I should have just said "No," but instead and lied about a dog I had named Eli. The fat girl who was dictating the charade asked what type of dog he was and I said that I didn't know. She laughed at that, and I tried to look offended, but I must not have, because she kept referencing the fact that I didn't know what type of dog I had.
- - - -
I'm covered in bug bites and the longer I stay up, the more likely I am to scratch them until I bleed, so, with that, I'm going to bed.
- - - -
Keep reading though, and when there's nothing of any interest here, read whatever Dave writes, because we're going to be bigger than Stephen Colbert and Jon "Stewart."
We'll be bigger because we're weirder. We're weirder and we write on the internet. That's essentially what I'm basing that claim on.

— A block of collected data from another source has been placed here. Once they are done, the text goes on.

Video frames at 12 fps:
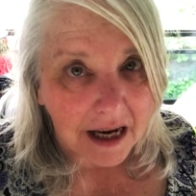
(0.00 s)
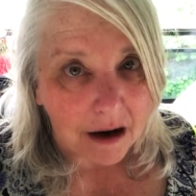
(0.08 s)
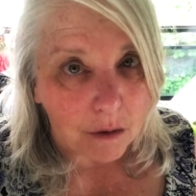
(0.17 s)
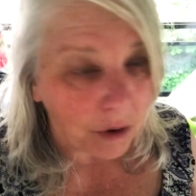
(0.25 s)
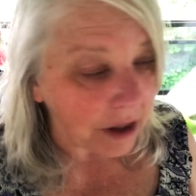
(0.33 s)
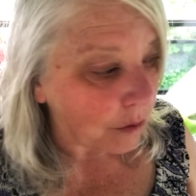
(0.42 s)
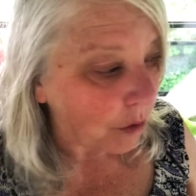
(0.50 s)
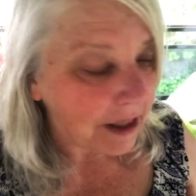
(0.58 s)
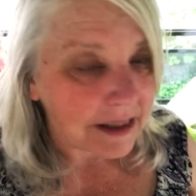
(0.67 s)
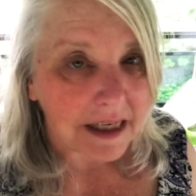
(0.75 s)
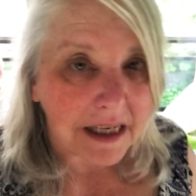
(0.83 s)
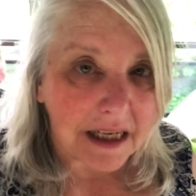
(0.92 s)
uh, when he
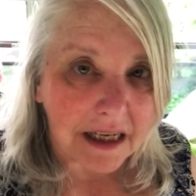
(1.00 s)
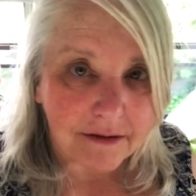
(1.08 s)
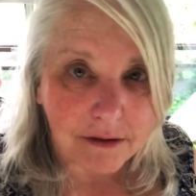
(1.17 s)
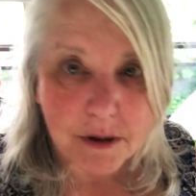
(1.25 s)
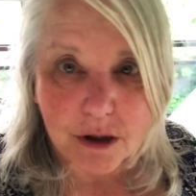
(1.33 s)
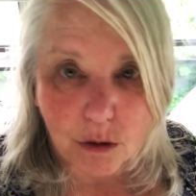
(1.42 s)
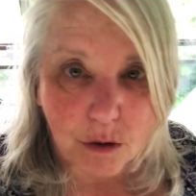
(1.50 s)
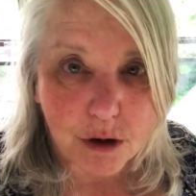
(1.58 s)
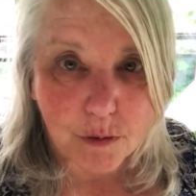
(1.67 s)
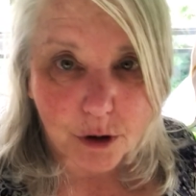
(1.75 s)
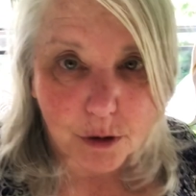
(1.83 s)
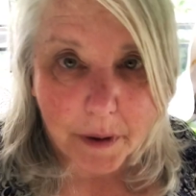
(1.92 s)
weighs in and gives me so
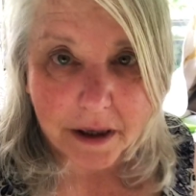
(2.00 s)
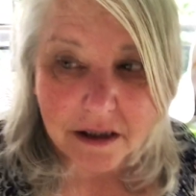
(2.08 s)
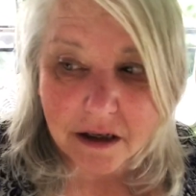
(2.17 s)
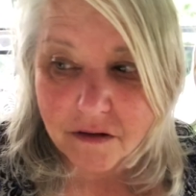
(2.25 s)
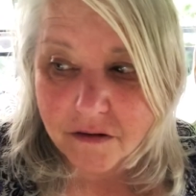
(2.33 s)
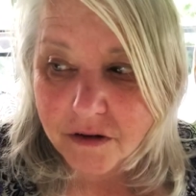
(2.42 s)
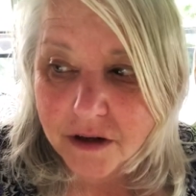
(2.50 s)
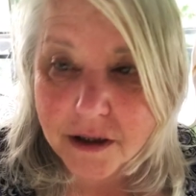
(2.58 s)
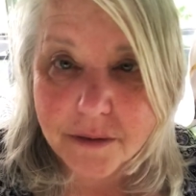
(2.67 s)
much perspective.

Jon is a jew, and that may have somehow helped his rise to fame in a way I cannot understand. So if one of us converts, that's when you know shits going to start flying off heavy. Start buying stock, baby, this one's going google.
- - - -
PS: Devendra Banhart's Cripple Crow is getting a good review even though I haven't heard the whole thing yet. It was described somewhere as "Left-field folk," and I think that's pretty accurate.